- _Data supplied_
_ _ _ _

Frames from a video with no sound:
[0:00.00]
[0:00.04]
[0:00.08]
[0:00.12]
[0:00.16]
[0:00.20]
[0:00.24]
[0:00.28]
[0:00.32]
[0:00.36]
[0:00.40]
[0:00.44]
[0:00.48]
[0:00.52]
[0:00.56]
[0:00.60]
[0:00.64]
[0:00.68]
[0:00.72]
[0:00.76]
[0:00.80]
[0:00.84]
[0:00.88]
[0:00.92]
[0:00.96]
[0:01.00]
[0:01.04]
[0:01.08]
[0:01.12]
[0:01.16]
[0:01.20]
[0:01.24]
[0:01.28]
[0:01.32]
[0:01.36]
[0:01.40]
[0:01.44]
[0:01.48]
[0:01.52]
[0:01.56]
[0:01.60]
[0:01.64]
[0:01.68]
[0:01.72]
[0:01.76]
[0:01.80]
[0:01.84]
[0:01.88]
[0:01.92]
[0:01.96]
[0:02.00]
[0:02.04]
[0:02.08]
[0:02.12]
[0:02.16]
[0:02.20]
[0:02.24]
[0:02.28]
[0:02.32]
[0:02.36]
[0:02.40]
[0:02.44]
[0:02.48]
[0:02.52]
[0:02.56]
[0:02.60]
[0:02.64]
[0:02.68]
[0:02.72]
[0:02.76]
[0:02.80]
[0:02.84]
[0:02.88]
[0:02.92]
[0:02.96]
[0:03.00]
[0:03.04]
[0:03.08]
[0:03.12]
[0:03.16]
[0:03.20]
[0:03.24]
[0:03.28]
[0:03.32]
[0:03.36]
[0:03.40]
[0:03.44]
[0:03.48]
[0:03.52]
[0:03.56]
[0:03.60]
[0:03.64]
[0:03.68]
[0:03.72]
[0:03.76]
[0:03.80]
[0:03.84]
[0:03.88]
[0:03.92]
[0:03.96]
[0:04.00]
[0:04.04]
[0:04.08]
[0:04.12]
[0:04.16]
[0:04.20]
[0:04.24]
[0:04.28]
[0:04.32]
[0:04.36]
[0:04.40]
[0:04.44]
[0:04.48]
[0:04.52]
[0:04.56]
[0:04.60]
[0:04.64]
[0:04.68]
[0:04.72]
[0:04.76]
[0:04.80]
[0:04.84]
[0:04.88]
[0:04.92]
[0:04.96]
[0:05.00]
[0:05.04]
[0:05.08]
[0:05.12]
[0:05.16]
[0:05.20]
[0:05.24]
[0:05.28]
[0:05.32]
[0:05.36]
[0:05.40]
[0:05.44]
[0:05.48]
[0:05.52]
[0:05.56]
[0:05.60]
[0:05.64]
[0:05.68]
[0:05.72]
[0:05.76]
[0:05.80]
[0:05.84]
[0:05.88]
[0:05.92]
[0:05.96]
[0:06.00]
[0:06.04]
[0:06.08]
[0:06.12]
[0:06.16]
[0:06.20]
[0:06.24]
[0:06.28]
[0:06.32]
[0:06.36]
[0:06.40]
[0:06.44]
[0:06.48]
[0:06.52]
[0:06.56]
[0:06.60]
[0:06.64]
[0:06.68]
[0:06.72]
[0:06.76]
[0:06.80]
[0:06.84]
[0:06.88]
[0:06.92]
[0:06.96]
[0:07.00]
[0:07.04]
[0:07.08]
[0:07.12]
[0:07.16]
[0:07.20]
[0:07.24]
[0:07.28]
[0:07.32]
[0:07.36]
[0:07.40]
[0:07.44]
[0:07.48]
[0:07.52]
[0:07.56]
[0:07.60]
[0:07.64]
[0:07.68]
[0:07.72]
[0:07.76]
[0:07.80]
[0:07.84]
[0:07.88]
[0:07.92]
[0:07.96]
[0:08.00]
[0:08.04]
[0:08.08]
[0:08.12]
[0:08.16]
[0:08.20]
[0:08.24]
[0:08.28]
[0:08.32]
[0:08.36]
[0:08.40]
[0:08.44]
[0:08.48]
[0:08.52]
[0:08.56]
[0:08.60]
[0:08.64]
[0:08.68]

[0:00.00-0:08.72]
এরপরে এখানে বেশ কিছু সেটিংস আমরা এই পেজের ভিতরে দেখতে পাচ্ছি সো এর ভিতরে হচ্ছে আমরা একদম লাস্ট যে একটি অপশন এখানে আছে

_ _ _ _

- _About this task_
Reproduce each entry exactly, leaving out nothing.

- _Exercise answer_
Frames from a video with no sound:
[0:00.00]
[0:00.04]
[0:00.08]
[0:00.12]
[0:00.16]
[0:00.20]
[0:00.24]
[0:00.28]
[0:00.32]
[0:00.36]
[0:00.40]
[0:00.44]
[0:00.48]
[0:00.52]
[0:00.56]
[0:00.60]
[0:00.64]
[0:00.68]
[0:00.72]
[0:00.76]
[0:00.80]
[0:00.84]
[0:00.88]
[0:00.92]
[0:00.96]
[0:01.00]
[0:01.04]
[0:01.08]
[0:01.12]
[0:01.16]
[0:01.20]
[0:01.24]
[0:01.28]
[0:01.32]
[0:01.36]
[0:01.40]
[0:01.44]
[0:01.48]
[0:01.52]
[0:01.56]
[0:01.60]
[0:01.64]
[0:01.68]
[0:01.72]
[0:01.76]
[0:01.80]
[0:01.84]
[0:01.88]
[0:01.92]
[0:01.96]
[0:02.00]
[0:02.04]
[0:02.08]
[0:02.12]
[0:02.16]
[0:02.20]
[0:02.24]
[0:02.28]
[0:02.32]
[0:02.36]
[0:02.40]
[0:02.44]
[0:02.48]
[0:02.52]
[0:02.56]
[0:02.60]
[0:02.64]
[0:02.68]
[0:02.72]
[0:02.76]
[0:02.80]
[0:02.84]
[0:02.88]
[0:02.92]
[0:02.96]
[0:03.00]
[0:03.04]
[0:03.08]
[0:03.12]
[0:03.16]
[0:03.20]
[0:03.24]
[0:03.28]
[0:03.32]
[0:03.36]
[0:03.40]
[0:03.44]
[0:03.48]
[0:03.52]
[0:03.56]
[0:03.60]
[0:03.64]
[0:03.68]
[0:03.72]
[0:03.76]
[0:03.80]
[0:03.84]
[0:03.88]
[0:03.92]
[0:03.96]
[0:04.00]
[0:04.04]
[0:04.08]
[0:04.12]
[0:04.16]
[0:04.20]
[0:04.24]
[0:04.28]
[0:04.32]
[0:04.36]
[0:04.40]
[0:04.44]
[0:04.48]
[0:04.52]
[0:04.56]
[0:04.60]
[0:04.64]
[0:04.68]
[0:04.72]
[0:04.76]
[0:04.80]
[0:04.84]
[0:04.88]
[0:04.92]
[0:04.96]
[0:05.00]
[0:05.04]
[0:05.08]
[0:05.12]
[0:05.16]
[0:05.20]
[0:05.24]
[0:05.28]
[0:05.32]
[0:05.36]
[0:05.40]
[0:05.44]
[0:05.48]
[0:05.52]
[0:05.56]
[0:05.60]
[0:05.64]
[0:05.68]
[0:05.72]
[0:05.76]
[0:05.80]
[0:05.84]
[0:05.88]
[0:05.92]
[0:05.96]
[0:06.00]
[0:06.04]
[0:06.08]
[0:06.12]
[0:06.16]
[0:06.20]
[0:06.24]
[0:06.28]
[0:06.32]
[0:06.36]
[0:06.40]
[0:06.44]
[0:06.48]
[0:06.52]
[0:06.56]
[0:06.60]
[0:06.64]
[0:06.68]
[0:06.72]
[0:06.76]
[0:06.80]
[0:06.84]
[0:06.88]
[0:06.92]
[0:06.96]
[0:07.00]
[0:07.04]
[0:07.08]
[0:07.12]
[0:07.16]
[0:07.20]
[0:07.24]
[0:07.28]
[0:07.32]
[0:07.36]
[0:07.40]
[0:07.44]
[0:07.48]
[0:07.52]
[0:07.56]
[0:07.60]
[0:07.64]
[0:07.68]
[0:07.72]
[0:07.76]
[0:07.80]
[0:07.84]
[0:07.88]
[0:07.92]
[0:07.96]
[0:08.00]
[0:08.04]
[0:08.08]
[0:08.12]
[0:08.16]
[0:08.20]
[0:08.24]
[0:08.28]
[0:08.32]
[0:08.36]
[0:08.40]
[0:08.44]
[0:08.48]
[0:08.52]
[0:08.56]
[0:08.60]
[0:08.64]
[0:08.68]

[0:00.00-0:08.72]
এরপরে এখানে বেশ কিছু সেটিংস আমরা এই পেজের ভিতরে দেখতে পাচ্ছি সো এর ভিতরে হচ্ছে আমরা একদম লাস্ট যে একটি অপশন এখানে আছে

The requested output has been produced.